GEPA (Genetic-Pareto) is an evolutionary optimization framework that evolves text parameters using LLM-based reflection and Pareto-efficient search. Unlike traditional optimizers that only know that a candidate failed, GEPA uses LLMs to understand why it failed and proposes targeted improvements.

Core Architecture

GEPA’s architecture consists of several key components working together:

The Optimization Loop

GEPA’s optimization follows a five-step iterative process:

1. Select

Select a candidate from the Pareto frontier — the set of candidates where each excels on different subsets of the validation set. 
# From state.py and candidate_selector.py
curr_prog_id = candidate_selector.select_candidate_idx(state)
curr_prog = state.program_candidates[curr_prog_id]
Why Pareto? Instead of maintaining only the single best candidate (which might average across different task types), GEPA keeps all candidates that are best at something. This enables:
  • Preservation of specialized improvements
  • Cross-pollination between candidates via merge
  • Diverse exploration without premature convergence

2. Execute

Evaluate the selected candidate on a small minibatch of training examples (typically 1-3), capturing full execution traces: 
# From reflective_mutation.py
subsample_ids = batch_sampler.next_minibatch_ids(trainset, state)
minibatch = trainset.fetch(subsample_ids)

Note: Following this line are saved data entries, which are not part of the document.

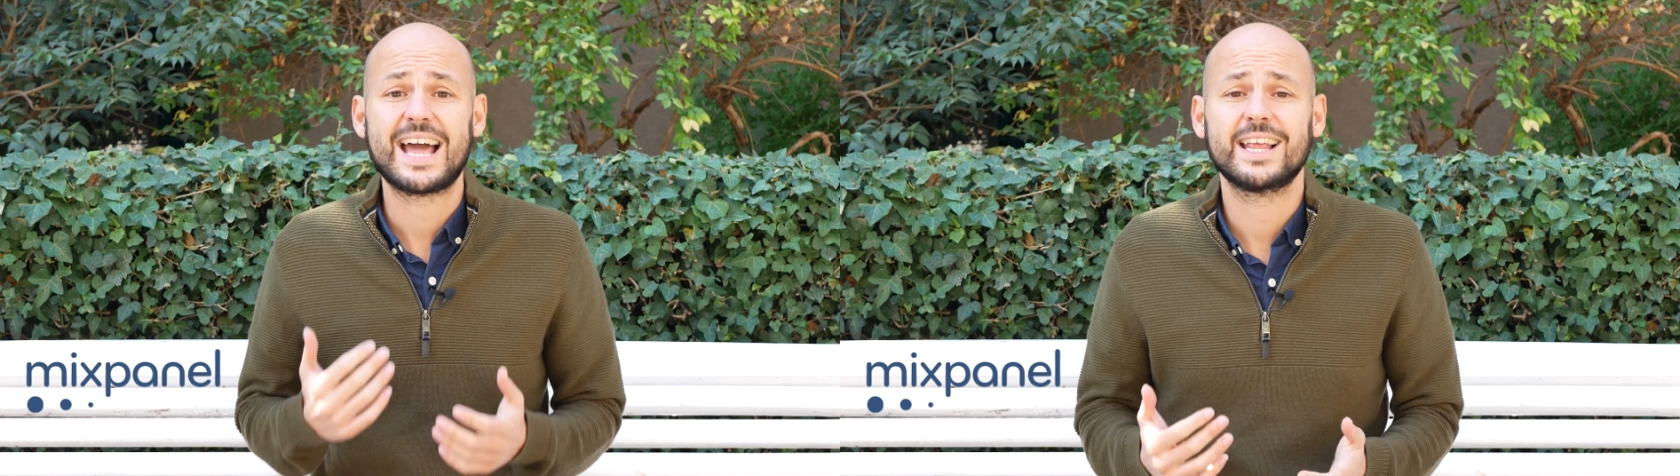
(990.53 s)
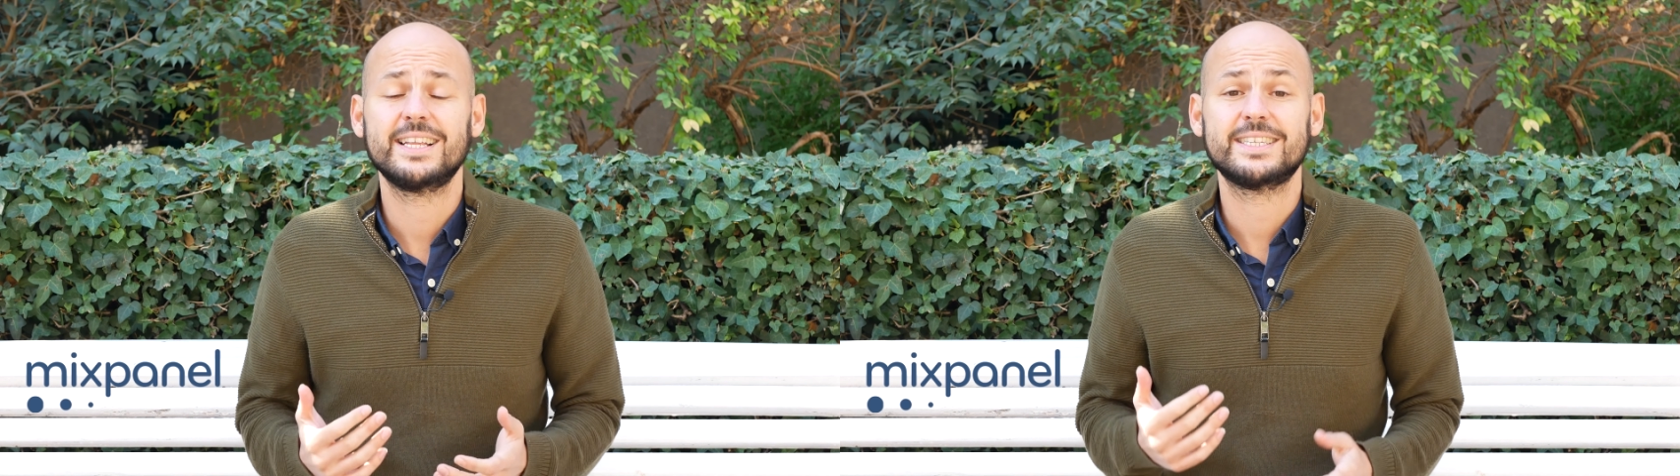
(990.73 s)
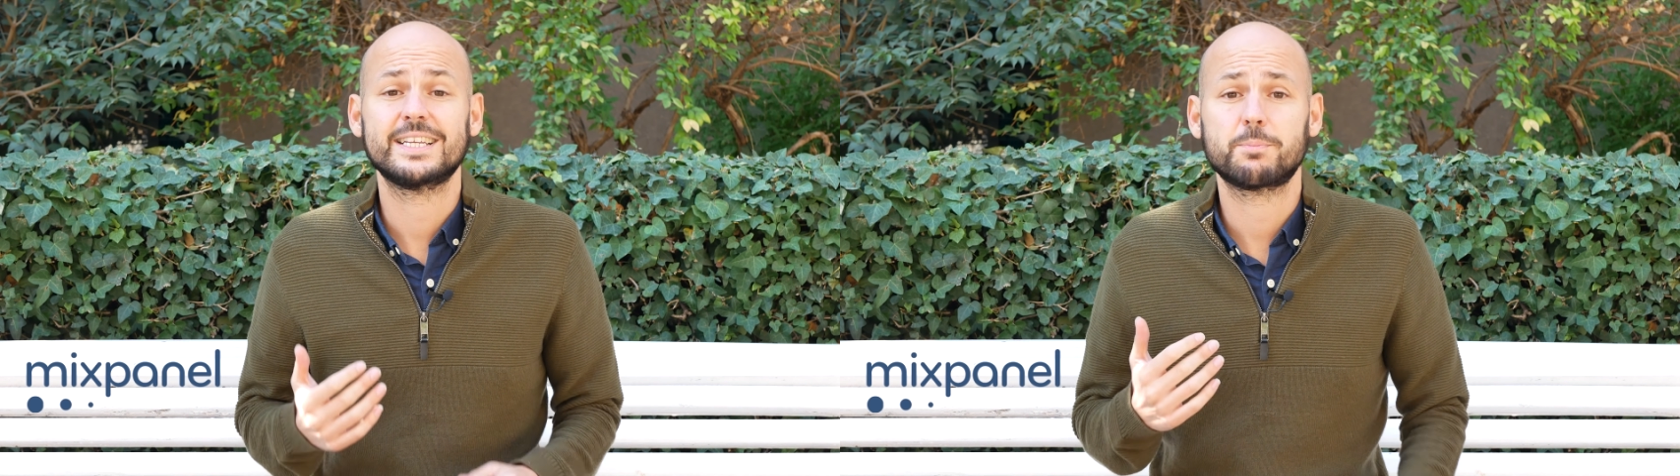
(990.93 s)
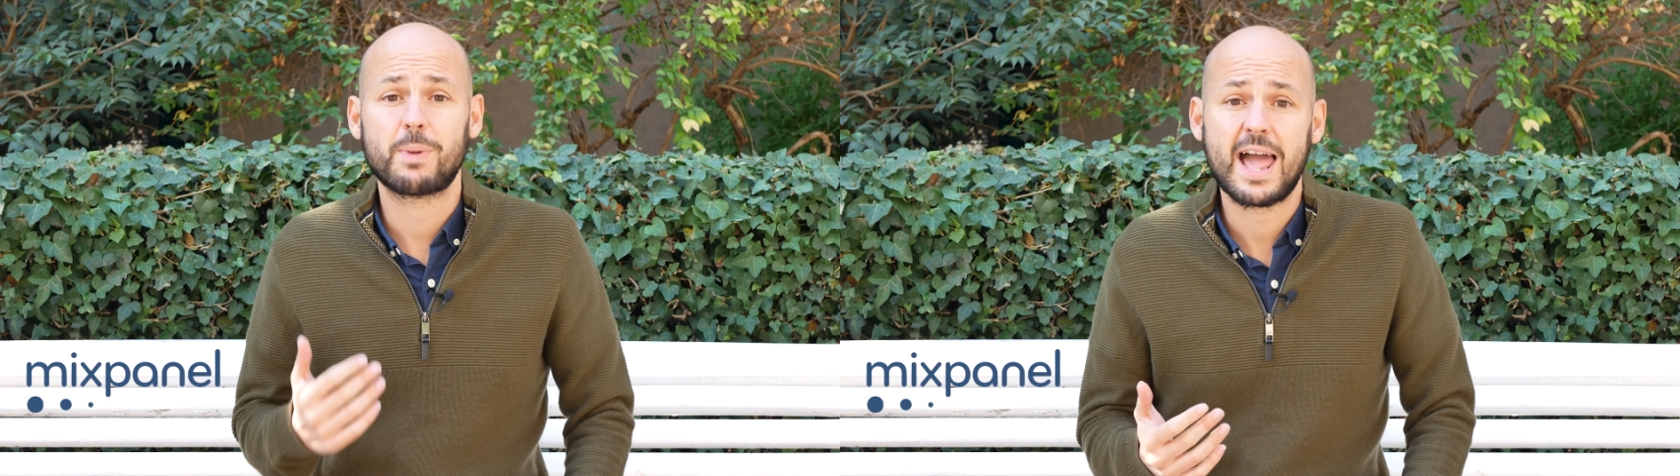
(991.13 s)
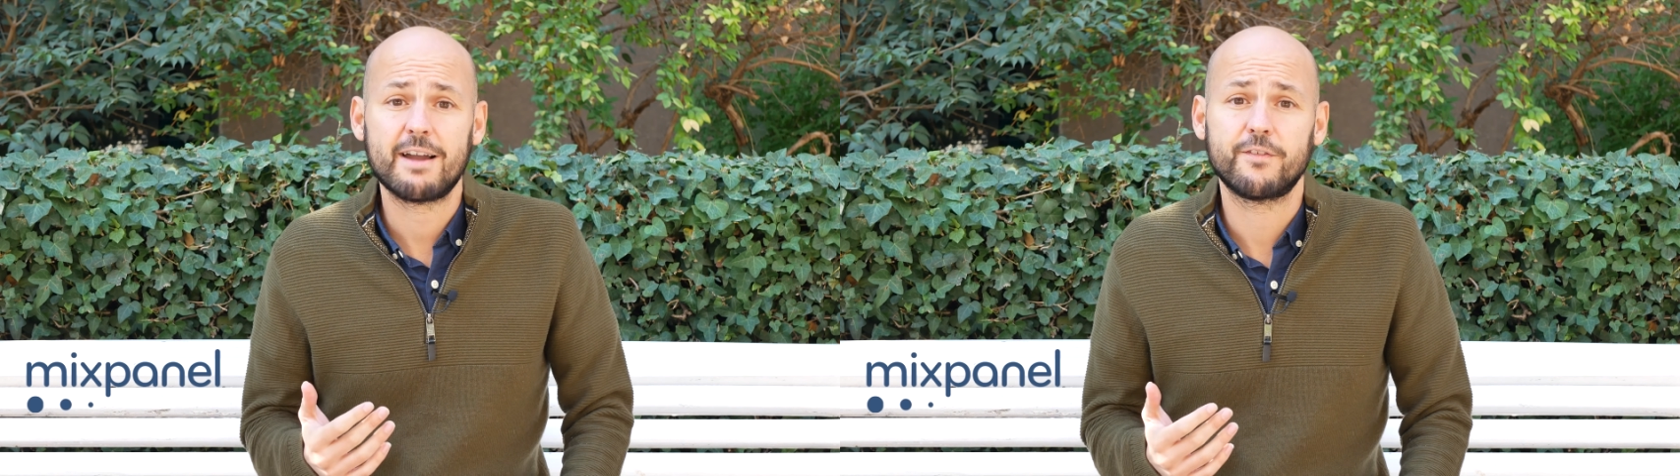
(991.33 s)
analytics
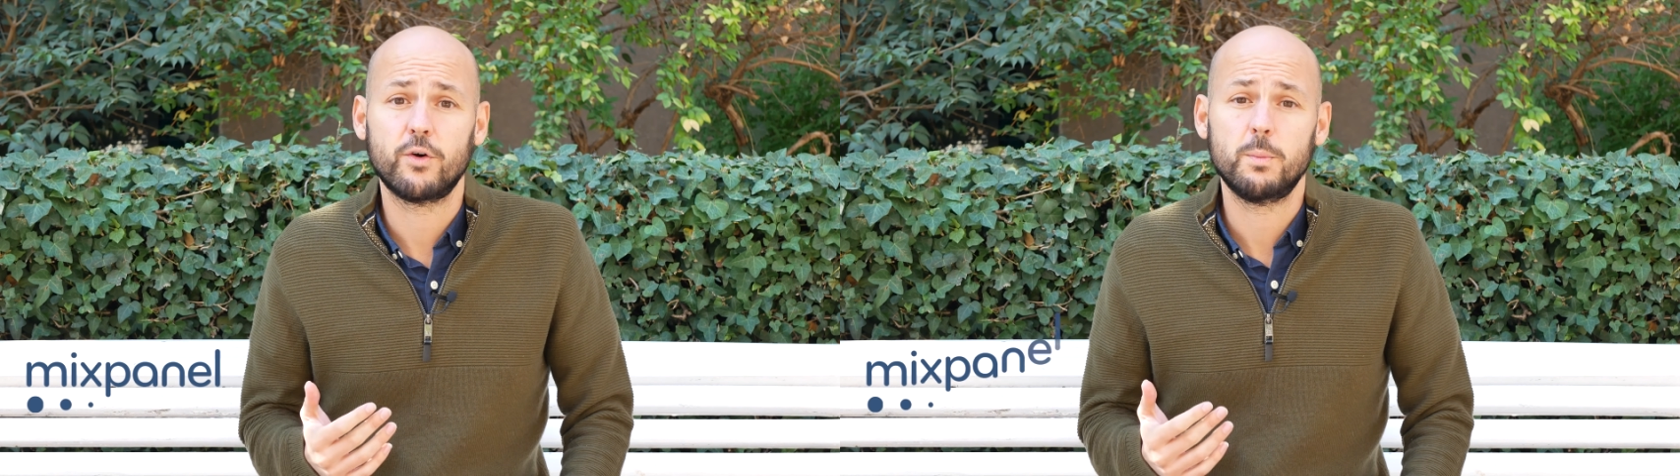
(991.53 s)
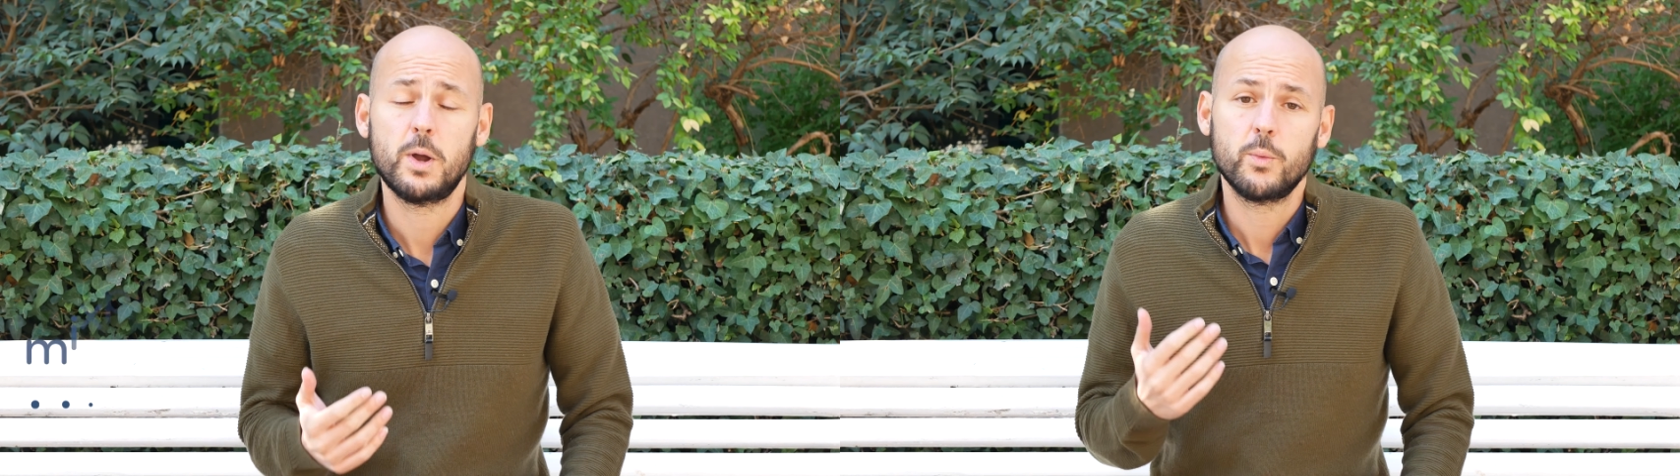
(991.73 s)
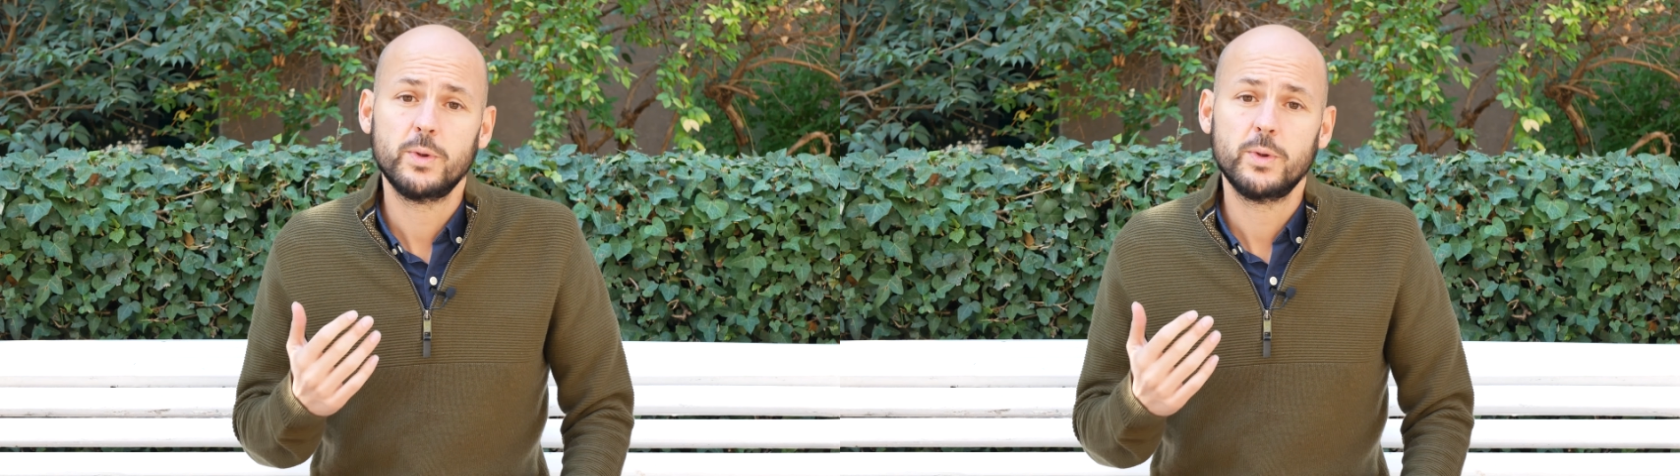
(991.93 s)
platform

# Evaluate with trace capture
eval_result = adapter.evaluate(minibatch, curr_prog, capture_traces=True)
The adapter captures:
  • Outputs and scores for each example
  • Trajectories: Execution traces showing intermediate steps
  • Error messages, reasoning logs, profiling data
The minibatch approach is key to efficiency: instead of showing hundreds of examples at once, GEPA focuses the LLM on 1-3 examples for targeted improvements. Over iterations, all examples get attention.

3. Reflect

The adapter builds a reflective dataset from the captured traces, then an LLM analyzes failures and identifies root causes: 
# From adapter.py
reflective_dataset = adapter.make_reflective_dataset(
    candidate=curr_prog,
    eval_batch=eval_result,
    components_to_update=selected_components
)

# Typical reflective dataset structure:
{
    "system_prompt": [
        {
            "Inputs": {"question": "What is 2+2?"},
            "Generated Outputs": "The answer is 5",
            "Feedback": "Incorrect arithmetic. Expected: 4"
        },
        # ... more examples
    ]
}
This dataset is fed to a reflection LM (typically GPT-5 or Claude Opus) that:
  • Diagnoses why failures occurred
  • Identifies patterns across multiple examples
  • Understands domain constraints and requirements

4. Mutate

The reflection LM proposes an improved candidate, informed by:
  • Current component text being optimized
  • Reflective dataset with failure analysis
  • Accumulated lessons from ancestor candidates in the lineage
  • Objective and background (optional domain guidance)
# From instruction_proposal.py and reflective_mutation.py
new_texts = propose_new_texts(
    candidate=curr_prog,
    reflective_dataset=reflective_dataset,
    components_to_update=components_to_update
)

new_candidate = {**curr_prog, **new_texts}
The proposer uses a carefully designed prompt template that includes:
  • The current parameter value
  • Evaluation feedback structured as side information
  • Instructions to analyze failures and propose improvements

5. Accept

Test the new candidate on the same minibatch: 
# From engine.py
eval_new = adapter.evaluate(minibatch, new_candidate, capture_traces=False)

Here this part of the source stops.